> Problem statement: From the records below, take each line where the string "second" shows up and copy it.

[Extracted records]
'''

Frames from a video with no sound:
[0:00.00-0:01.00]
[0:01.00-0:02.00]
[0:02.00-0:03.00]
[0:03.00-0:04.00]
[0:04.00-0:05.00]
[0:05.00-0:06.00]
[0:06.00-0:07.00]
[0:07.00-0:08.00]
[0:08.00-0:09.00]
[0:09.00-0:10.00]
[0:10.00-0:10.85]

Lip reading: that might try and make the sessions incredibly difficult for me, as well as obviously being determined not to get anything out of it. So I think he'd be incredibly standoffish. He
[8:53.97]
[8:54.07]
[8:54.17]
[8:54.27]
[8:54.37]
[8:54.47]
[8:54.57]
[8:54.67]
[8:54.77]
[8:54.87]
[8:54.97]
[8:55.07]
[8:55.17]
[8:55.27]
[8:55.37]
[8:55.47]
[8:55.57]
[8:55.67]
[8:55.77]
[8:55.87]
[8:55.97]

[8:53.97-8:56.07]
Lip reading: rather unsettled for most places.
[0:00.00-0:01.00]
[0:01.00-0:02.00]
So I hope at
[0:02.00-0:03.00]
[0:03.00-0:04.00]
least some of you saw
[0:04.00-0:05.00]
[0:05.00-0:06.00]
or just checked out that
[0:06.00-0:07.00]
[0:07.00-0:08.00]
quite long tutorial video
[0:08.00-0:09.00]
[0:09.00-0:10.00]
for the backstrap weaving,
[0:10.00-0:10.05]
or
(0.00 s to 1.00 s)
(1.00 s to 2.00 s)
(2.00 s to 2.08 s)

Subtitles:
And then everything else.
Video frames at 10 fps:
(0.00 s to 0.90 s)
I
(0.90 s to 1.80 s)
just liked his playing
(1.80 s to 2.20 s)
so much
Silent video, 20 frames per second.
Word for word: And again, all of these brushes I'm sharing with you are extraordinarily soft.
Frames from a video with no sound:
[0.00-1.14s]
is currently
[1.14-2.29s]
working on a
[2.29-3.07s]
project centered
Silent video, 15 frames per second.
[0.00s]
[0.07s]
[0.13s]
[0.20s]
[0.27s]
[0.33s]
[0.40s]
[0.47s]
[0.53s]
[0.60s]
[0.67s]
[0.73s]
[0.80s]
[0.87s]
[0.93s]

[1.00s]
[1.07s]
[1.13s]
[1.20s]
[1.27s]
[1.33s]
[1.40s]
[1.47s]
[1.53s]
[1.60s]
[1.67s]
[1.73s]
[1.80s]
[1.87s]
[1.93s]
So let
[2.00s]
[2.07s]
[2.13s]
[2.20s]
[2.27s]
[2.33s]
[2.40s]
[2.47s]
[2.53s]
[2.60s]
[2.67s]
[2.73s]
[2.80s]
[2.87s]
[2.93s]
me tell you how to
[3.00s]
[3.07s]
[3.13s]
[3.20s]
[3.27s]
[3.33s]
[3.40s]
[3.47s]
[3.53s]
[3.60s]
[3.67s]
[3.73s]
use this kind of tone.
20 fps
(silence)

'''

> Answer space:
Silent video, 20 frames per second.
Silent video, 15 frames per second.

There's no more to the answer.